### Supplied records
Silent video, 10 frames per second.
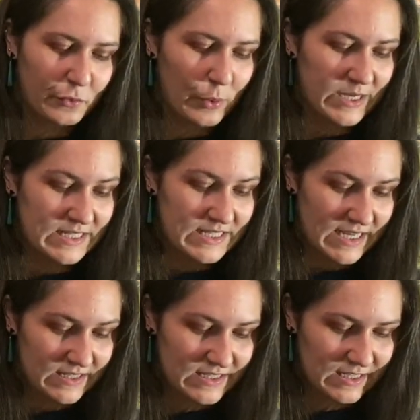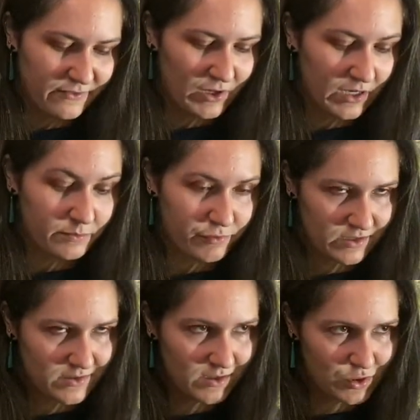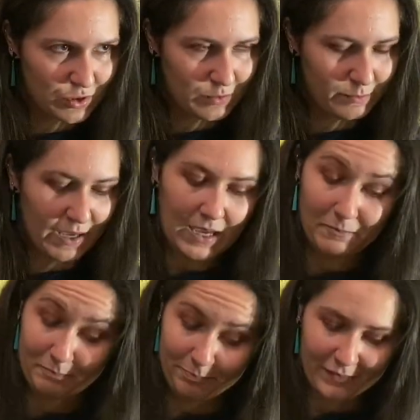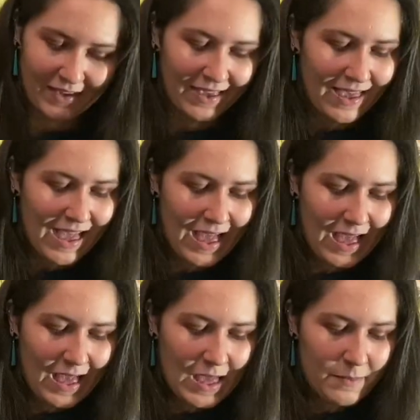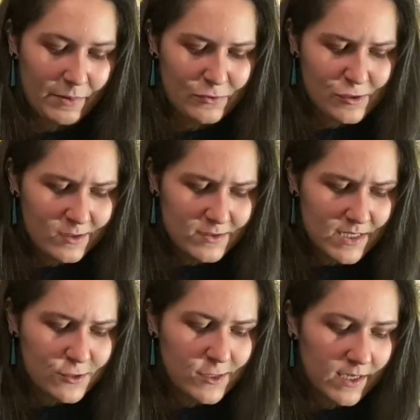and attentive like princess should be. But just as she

* * *

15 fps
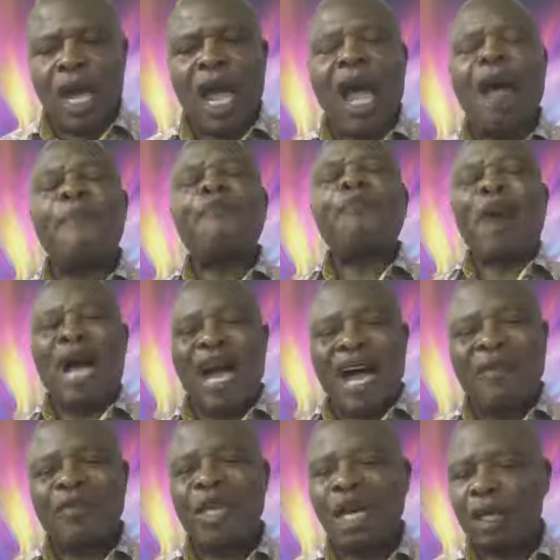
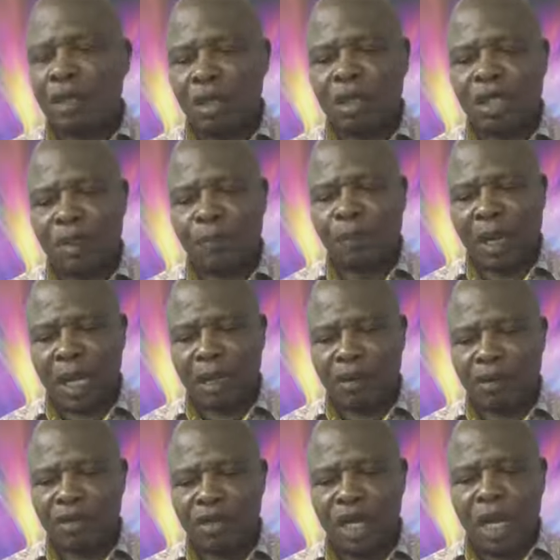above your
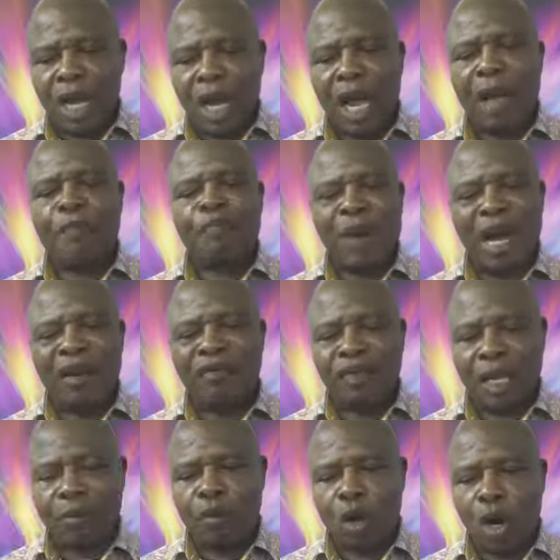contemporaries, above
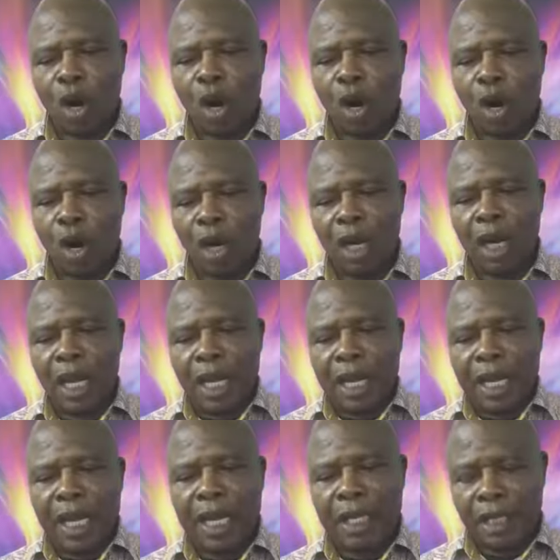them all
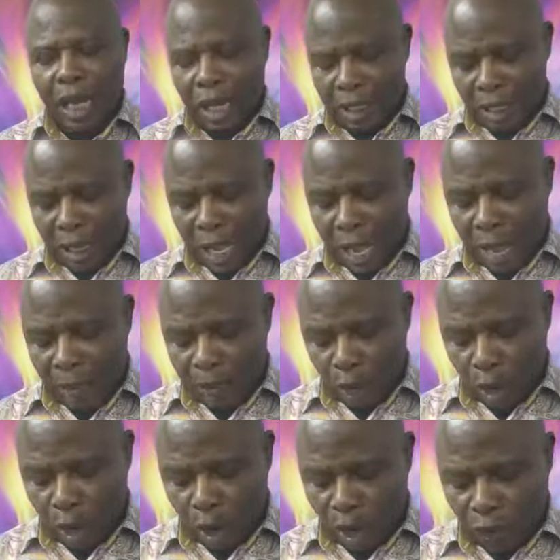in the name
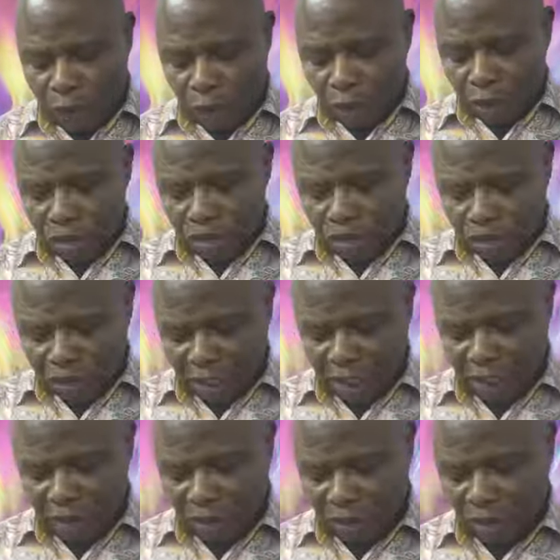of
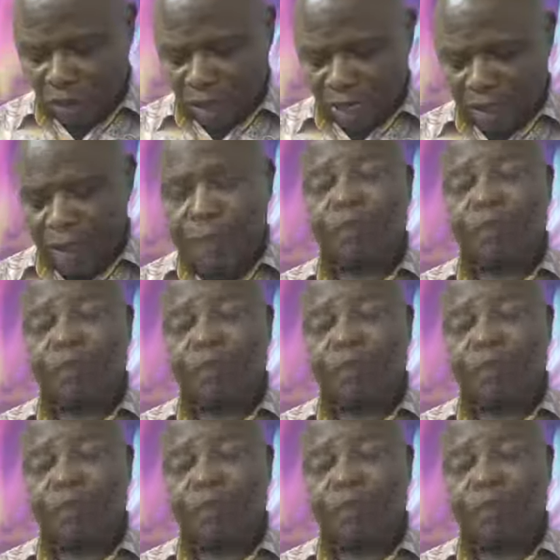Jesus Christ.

...

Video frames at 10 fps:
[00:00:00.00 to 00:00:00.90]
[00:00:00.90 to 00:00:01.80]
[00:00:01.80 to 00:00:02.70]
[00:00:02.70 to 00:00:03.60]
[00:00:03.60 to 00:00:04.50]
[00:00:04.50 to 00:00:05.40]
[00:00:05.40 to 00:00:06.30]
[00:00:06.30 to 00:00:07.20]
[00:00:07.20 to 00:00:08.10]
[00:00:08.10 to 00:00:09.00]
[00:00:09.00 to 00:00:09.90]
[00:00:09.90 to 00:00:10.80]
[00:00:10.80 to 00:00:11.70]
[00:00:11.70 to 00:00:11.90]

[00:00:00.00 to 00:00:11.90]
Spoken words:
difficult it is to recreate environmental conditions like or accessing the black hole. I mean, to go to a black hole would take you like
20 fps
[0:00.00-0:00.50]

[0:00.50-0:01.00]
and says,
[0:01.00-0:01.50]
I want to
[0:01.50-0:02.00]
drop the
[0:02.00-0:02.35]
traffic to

### Action item
In the listing above, locate the line containing "[00:00:10.80 to 00:00:11.70]" and the line containing "[0:00.00-0:00.50]". Transcribe those two lines and everything between them, exactly as written.

### Task response
[00:00:10.80 to 00:00:11.70]
[00:00:11.70 to 00:00:11.90]

[00:00:00.00 to 00:00:11.90]
Spoken words:
difficult it is to recreate environmental conditions like or accessing the black hole. I mean, to go to a black hole would take you like
20 fps
[0:00.00-0:00.50]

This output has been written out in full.